Instacart has big plans to automate parts of its grocery delivery operations, reports Bloomberg, but the company’s plans are as much a bluff as ambition.
Bloomberg describes a plan for the gig-work grocery delivery network to “build automated fulfillment centers across the US, where hundreds of robots would pick up boxes of cereal and cans of soup while people collect produce and delicacies.” Some centers would be built next to supermarkets, while others would be “stand alone” operations. Instacart would partner with a supermarket chain to handle inventory, outsource the automation side to a robotics company, and handle order processing and deliveries itself. If it works, the system would automate large parts of the company’s freelance workforce.
However, it doesn’t seem like Instacart is making much progress. Bloomberg notes that while the company has been working on these plans for more than a year, it has “not yet signed any supermarket chain” and is behind schedule in developing its fulfillment centers. Meanwhile another report of the Financial times in February, the company suggested it plans to open as many as 50 centers within about a year. The clock is definitely ticking on that.
There are certainly real reasons why Instacart would want to automate. The company’s current business model is based on paying hundreds of thousands of gig employees to run customers’ errands for them. This approach has found many customers because it is convenient and allows supermarkets to offer online shopping and delivery without creating their own service.
But this setup also has problems. As Bloomberg notes, shopping with Instacart is expensive. The company’s delivery charges, gratuities and fees contribute 25 percent to the order cost, according to data from consulting firm MWPVL International Inc. Another source of tension is that supermarkets don’t want Instacart to steal their business in the long run.
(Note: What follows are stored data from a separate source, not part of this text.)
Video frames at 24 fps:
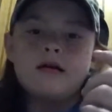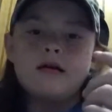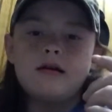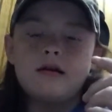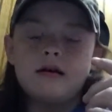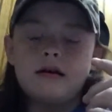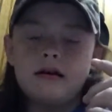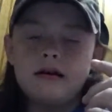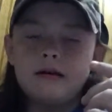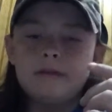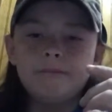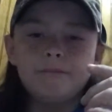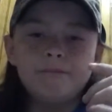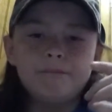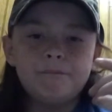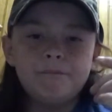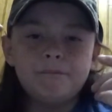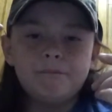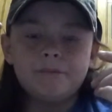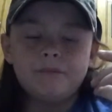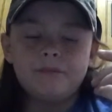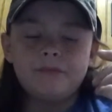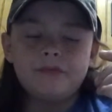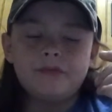um,
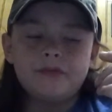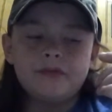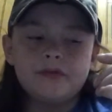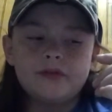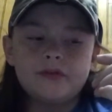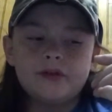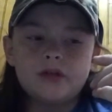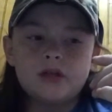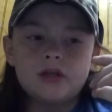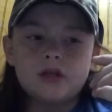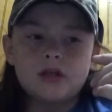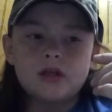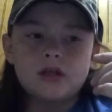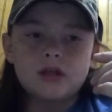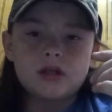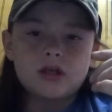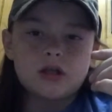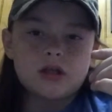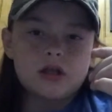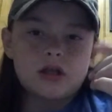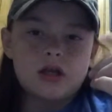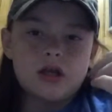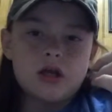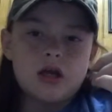
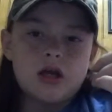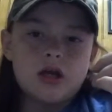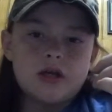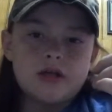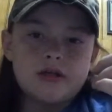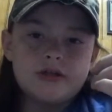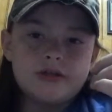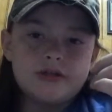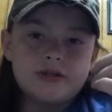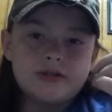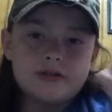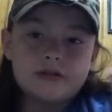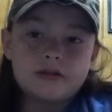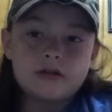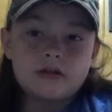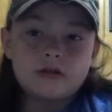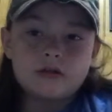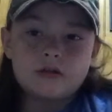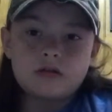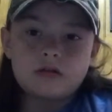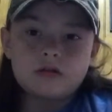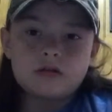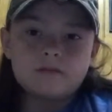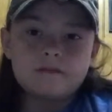I just,
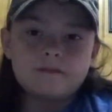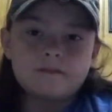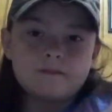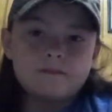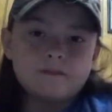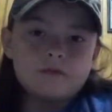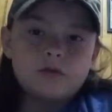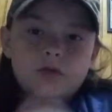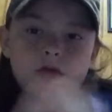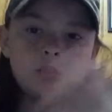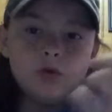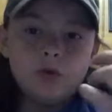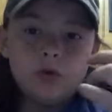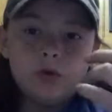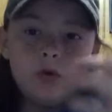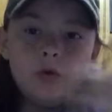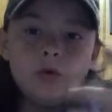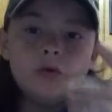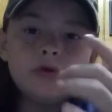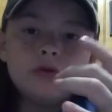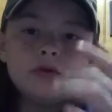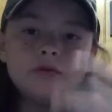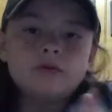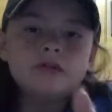
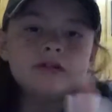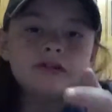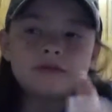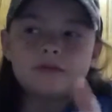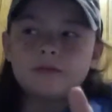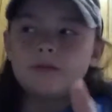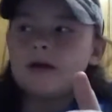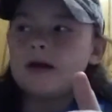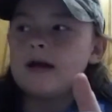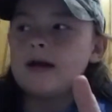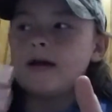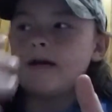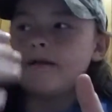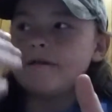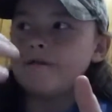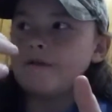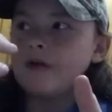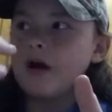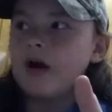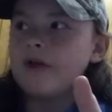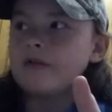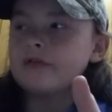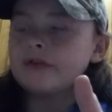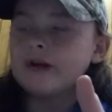only reason why I
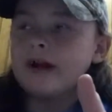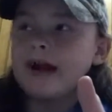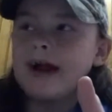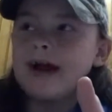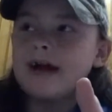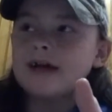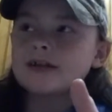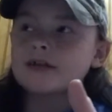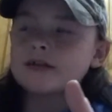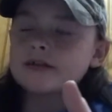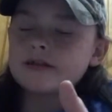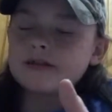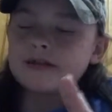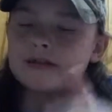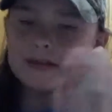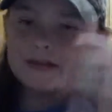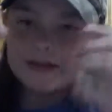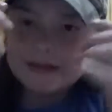have other hats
They were happy to work with the company when they had no other way to offer online shopping and delivery, but that is changing, says Bloomberg, with new delivery options offered by startups and existing food delivery companies expanding their reach.
Both factors put pressure on Instacart, which is especially bad at a time when the company wants to go public, either through a direct listing or an IPO (originally rumored for early this year and now reportedly pushed) back to the end of 2021). Making big plans to automate its business seems like one way to alleviate some of this pressure — investors hope the company can cut costs and find a new way to partner with supermarkets.
Certainly, automating the shopping is not out of the question in the long term. Grocery Ocado, for example, has massive operations that use both robots and humans to pack orders and is collaborating with chains in the US who want to take advantage of that technology. But the use of robots in this way is still in its infancy: it requires huge investment and patience to solve the bottlenecks and cannot just be stuck on a company.
Meanwhile, it’s not clear how sustainable Instacart’s current business really is. As a private company, we don’t know how much money it makes or loses, but The information reported that it did not make its first profit until early 2020 thanks to booming pandemic sales. Meanwhile, the company has been repeatedly accused of unsustainably exploiting its workforce, particularly during the pandemic.
Overall, the situation is similar to that of Uber, where the company repeatedly promised that its loss-making, gig economy business would become sustainable when it developed self-driving cars to replace all those pesky people. And we all know how that turned out: the taxi company sold its self-driving team in December last year.